Obama avalia suspender embargo de 30 anos sobre armas ao Vietnã

Em Washington

Os Estados Unidos confirmaram nesta quinta-feira que estão avaliando a suspensão parcial ou completa do embargo que mantêm há três décadas contra a venda de armas ao Vietnã, e que o presidente Barack Obama falará sobre o tema com as autoridades vietnamitas durante visita ao país asiático na próxima semana.

"Falaremos disto durante reuniões do presidente (no Vietnã). É algo que estivemos avaliando à medida que nos preparamos para a visita", disse o assessor adjunto de Segurança Nacional de Obama, Ben Rhodes, em entrevista coletiva por telefone.
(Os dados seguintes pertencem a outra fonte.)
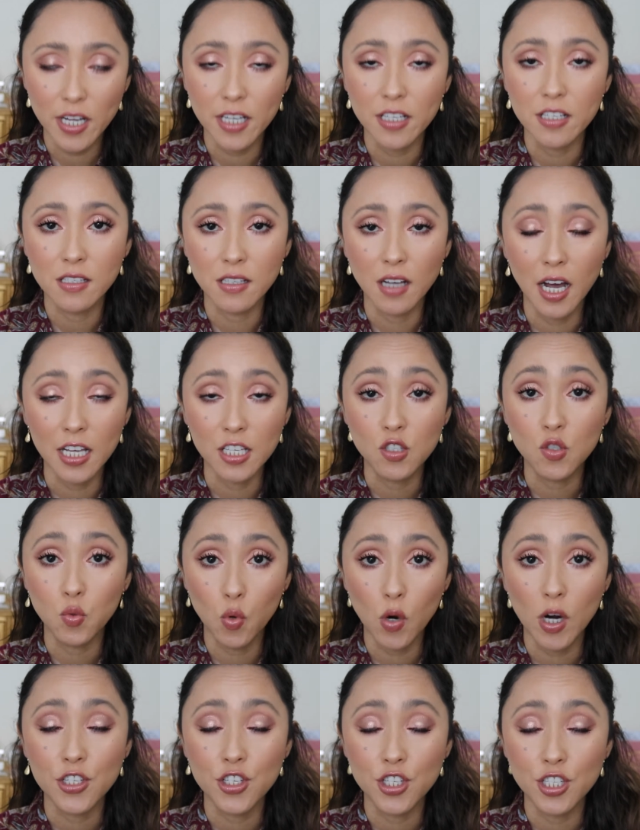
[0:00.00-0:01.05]

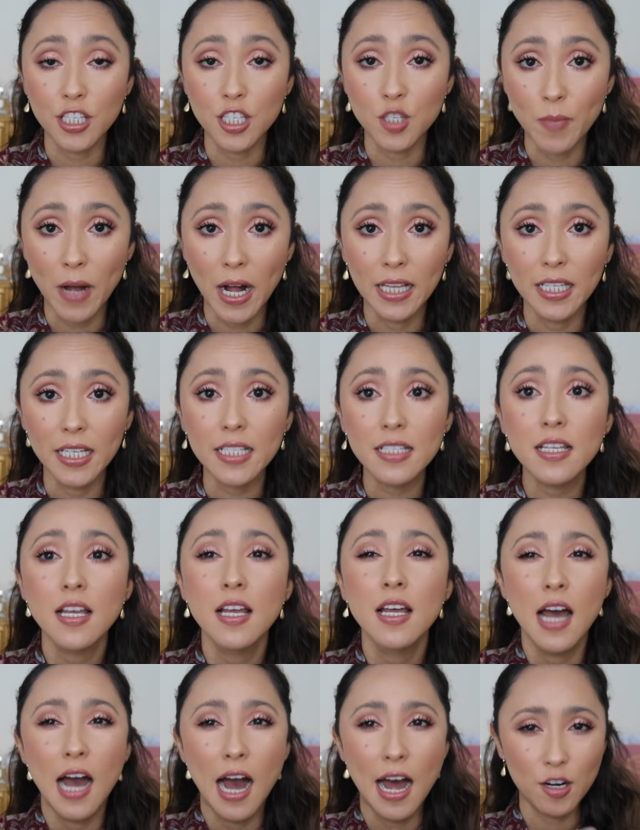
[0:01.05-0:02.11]
swatched this palette,
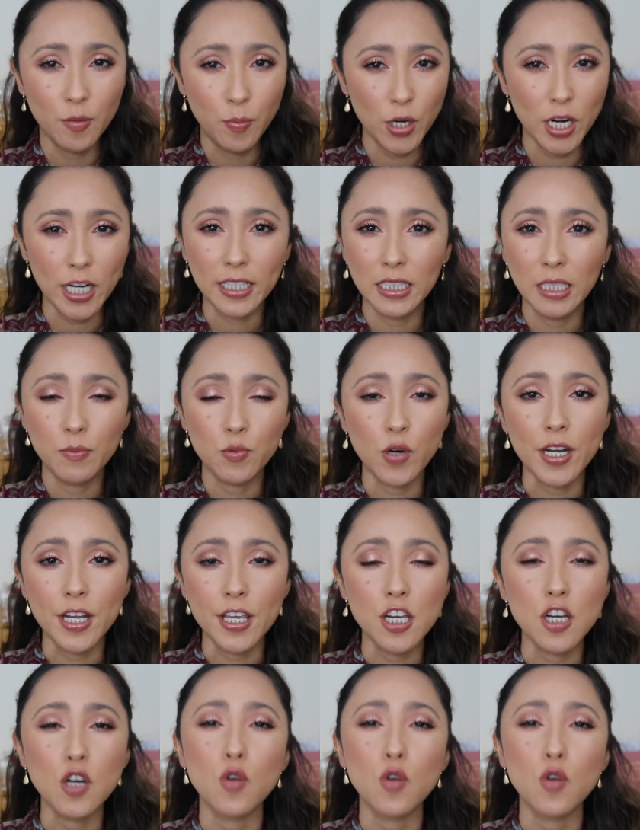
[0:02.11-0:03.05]
and I'll put a clip right here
O embargo americano sobre armas ao Vietnã está em vigor desde 1984 e, embora tenha relaxado em 2014, Obama agora admite liberar significativamente o armamento que pode fornecer ao país, em um contexto de aproximação a Hanói e de inquietação pelo poderio militar da China.

"Não tomamos uma decisão final sobre o assunto", ressaltou Rhodes, mas reconhecendo que a Casa Branca conversou sobre o tema com vários membros do Congresso "nas últimas semanas".

Obama falará sobre o tema em suas reuniões na próxima segunda-feira com o presidente do Vietnã, Tran Dai Quang, que tem menos de dois meses no cargo; com o novo primeiro-ministro do país, Nguyen Xuan Phuc, e com o secretário-geral do Partido Comunista do Vietnã, Nguyen Phu Trong.

"Eles nos colocam este tema regularmente, e teremos a oportunidade de explicar o que pensamos e de conversar sobre como queremos tratá-lo de agora em adiante", afirmou Rhodes.

Perto de tomar essa decisão, os EUA levarão em conta "como está evoluindo a relação" com seu velho inimigo não só quanto "a cooperação com a segurança", mas também com relação ao "compromisso (americano) de apoiar os direitos humanos no Vietnã", acrescentou.

Os Estados Unidos não vendem armas ao Vietnã desde o fim da longa guerra no país asiático (1955-1975), embora a proibição formal só tenha sido emitida em 1984, pelo então presidente americano Ronald Reagan.

Os antigos inimigos restabeleceram suas relações diplomáticas em 1995, e Obama tentou aplicar ao Vietnã a mesma filosofia que adotou com Cuba e Mianmar: a de impulsionar o diálogo bilateral apesar de sua preocupação com situação dos direitos humanos.

Essa preocupação será um fator importante na decisão de Obama sobre suspender o embargo de armas, e vários grupos de defesa dos direitos humanos são contrários que os EUA tomem essa medida sem exigir concessões em troca.

"(O Vietnã) fez muito pouco para merecer essa recompensa", afirmou o diretor para a Ásia da Human Rights Watch (HRW), John Sifton, ao jornal "Los Angeles Times".

"Pedimos que nos últimos anos mostrassem avanços em suas reformas legais, que revoguem as leis que criminalizam as críticas ao governo, que libertem seus prisioneiros políticos. E não fizeram quase nada", acrescentou Sifton.

Obama sairá de Washington no sábado e chegará no dia seguinte ao Vietnã, onde permanecerá até a próxima quarta-feira, dia 25, e passará por Hanói e Saigon, em uma visita "mais longa que o habitual" com a qual os Estados Unidos esperam "marcar um impacto" durável na relação bilateral, segundo Rhodes.